Work to be completed:
Where does the word "second" show up in the data? Please find each such line and copy it.

[Saved data entries]
------

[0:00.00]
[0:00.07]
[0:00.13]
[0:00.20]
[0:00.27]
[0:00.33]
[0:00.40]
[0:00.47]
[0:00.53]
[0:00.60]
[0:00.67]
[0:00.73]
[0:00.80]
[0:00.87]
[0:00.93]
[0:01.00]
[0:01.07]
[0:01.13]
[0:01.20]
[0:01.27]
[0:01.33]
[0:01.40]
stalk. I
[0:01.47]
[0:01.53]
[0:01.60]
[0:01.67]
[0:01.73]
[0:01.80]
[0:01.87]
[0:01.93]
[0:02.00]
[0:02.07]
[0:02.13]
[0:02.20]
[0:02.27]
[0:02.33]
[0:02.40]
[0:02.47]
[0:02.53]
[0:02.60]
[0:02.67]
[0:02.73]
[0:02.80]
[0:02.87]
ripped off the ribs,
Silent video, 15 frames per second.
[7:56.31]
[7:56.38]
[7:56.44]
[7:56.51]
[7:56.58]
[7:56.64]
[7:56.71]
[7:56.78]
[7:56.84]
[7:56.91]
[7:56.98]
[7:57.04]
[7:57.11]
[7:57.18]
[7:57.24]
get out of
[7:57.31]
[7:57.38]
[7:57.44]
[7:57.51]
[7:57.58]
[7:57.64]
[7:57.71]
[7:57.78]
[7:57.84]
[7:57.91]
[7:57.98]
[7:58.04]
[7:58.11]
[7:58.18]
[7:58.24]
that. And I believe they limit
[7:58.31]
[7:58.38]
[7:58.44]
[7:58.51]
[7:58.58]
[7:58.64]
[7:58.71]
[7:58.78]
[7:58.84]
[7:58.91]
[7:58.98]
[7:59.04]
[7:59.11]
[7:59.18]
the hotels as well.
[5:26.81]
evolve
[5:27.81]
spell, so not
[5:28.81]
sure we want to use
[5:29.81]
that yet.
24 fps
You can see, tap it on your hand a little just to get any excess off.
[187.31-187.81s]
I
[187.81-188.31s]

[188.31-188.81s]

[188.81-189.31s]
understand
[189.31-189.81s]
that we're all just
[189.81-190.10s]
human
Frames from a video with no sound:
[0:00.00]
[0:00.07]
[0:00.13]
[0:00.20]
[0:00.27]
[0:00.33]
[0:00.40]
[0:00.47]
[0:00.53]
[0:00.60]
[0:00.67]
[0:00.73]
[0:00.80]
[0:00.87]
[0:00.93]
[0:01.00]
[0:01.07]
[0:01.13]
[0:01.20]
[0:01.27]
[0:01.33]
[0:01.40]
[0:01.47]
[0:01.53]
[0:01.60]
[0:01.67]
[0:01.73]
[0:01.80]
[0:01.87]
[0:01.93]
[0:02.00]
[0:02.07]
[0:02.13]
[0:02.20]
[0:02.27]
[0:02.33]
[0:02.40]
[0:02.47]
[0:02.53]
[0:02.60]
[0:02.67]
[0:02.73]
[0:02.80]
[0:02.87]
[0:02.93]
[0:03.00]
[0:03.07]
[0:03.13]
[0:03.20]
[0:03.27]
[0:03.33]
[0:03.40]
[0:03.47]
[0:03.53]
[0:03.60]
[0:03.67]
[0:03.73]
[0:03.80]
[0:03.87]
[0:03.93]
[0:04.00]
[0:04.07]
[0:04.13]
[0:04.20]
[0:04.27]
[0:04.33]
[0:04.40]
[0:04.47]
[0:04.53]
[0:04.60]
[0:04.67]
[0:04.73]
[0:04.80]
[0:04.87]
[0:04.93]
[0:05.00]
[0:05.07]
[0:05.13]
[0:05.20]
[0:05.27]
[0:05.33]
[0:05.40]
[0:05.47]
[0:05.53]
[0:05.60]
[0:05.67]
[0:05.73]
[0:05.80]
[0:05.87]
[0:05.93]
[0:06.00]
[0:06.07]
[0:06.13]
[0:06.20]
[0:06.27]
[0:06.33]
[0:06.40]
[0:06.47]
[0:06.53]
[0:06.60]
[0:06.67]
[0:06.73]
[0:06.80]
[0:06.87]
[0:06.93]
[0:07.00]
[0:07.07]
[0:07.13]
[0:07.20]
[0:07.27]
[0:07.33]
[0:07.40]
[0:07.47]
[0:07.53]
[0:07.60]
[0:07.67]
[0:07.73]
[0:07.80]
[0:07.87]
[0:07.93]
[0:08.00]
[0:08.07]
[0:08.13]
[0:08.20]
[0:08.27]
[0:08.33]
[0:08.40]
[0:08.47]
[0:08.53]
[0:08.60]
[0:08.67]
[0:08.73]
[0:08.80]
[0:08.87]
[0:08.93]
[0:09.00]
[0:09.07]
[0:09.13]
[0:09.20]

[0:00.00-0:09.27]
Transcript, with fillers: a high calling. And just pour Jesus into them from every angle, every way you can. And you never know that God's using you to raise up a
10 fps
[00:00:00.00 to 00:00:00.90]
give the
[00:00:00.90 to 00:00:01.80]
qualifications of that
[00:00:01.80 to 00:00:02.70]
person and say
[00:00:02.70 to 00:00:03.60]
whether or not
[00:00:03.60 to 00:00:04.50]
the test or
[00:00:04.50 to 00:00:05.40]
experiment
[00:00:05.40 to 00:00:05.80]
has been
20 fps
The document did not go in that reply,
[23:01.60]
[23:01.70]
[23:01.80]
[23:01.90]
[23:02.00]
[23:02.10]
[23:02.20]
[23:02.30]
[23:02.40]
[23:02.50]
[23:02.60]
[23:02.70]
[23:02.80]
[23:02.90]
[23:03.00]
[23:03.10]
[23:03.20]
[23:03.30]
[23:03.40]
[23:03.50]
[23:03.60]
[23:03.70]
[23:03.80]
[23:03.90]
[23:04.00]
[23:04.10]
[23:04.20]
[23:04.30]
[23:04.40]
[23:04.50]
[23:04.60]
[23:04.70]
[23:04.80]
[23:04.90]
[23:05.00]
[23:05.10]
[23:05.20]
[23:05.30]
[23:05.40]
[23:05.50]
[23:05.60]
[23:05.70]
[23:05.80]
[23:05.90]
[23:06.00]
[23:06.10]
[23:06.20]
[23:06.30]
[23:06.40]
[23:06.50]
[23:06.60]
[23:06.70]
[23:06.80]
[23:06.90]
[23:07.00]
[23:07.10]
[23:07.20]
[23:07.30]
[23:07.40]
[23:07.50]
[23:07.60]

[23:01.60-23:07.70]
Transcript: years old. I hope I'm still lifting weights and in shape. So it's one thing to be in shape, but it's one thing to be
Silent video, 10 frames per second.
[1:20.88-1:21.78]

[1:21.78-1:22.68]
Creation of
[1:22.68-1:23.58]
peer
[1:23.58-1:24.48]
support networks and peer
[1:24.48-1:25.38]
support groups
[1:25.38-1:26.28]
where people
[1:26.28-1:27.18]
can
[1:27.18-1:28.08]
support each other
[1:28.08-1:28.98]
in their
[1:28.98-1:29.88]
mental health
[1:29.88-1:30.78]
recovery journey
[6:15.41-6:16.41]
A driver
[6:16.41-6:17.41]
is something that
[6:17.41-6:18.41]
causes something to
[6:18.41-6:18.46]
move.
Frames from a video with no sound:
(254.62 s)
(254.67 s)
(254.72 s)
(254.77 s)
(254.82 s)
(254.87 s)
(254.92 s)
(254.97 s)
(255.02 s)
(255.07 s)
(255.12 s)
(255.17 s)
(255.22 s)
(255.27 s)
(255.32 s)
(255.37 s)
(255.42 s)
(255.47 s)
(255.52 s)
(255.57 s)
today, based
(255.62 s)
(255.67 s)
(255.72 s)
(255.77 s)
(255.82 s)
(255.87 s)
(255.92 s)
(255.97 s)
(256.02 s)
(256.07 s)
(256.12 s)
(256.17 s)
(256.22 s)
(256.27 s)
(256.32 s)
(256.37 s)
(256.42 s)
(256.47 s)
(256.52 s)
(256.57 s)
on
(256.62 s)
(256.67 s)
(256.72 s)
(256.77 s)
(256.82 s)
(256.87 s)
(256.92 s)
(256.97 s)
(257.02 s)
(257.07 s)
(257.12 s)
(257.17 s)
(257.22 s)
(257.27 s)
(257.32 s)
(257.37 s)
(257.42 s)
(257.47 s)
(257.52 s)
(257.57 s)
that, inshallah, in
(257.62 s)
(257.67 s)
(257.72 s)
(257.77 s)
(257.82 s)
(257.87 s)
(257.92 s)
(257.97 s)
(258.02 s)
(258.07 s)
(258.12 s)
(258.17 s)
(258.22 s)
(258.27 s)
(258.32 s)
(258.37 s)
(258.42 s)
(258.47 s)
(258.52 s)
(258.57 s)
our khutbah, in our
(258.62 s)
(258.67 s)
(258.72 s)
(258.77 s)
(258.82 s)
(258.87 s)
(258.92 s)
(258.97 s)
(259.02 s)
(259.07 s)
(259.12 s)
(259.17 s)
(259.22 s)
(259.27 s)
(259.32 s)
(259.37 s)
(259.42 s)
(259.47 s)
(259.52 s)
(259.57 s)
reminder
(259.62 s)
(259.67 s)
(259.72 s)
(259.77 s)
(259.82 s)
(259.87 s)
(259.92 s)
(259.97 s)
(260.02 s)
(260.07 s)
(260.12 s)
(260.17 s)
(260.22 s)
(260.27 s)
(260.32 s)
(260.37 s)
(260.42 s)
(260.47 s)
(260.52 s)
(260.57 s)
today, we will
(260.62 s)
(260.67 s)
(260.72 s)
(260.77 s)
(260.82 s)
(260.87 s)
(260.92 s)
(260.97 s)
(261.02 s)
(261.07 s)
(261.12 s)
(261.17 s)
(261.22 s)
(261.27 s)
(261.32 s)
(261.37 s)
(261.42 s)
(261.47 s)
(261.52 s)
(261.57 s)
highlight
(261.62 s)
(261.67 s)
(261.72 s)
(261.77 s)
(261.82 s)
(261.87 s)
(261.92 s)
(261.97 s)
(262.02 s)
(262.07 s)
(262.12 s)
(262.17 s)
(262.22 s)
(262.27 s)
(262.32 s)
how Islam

------

Answer for the task:
Silent video, 15 frames per second.
Silent video, 10 frames per second.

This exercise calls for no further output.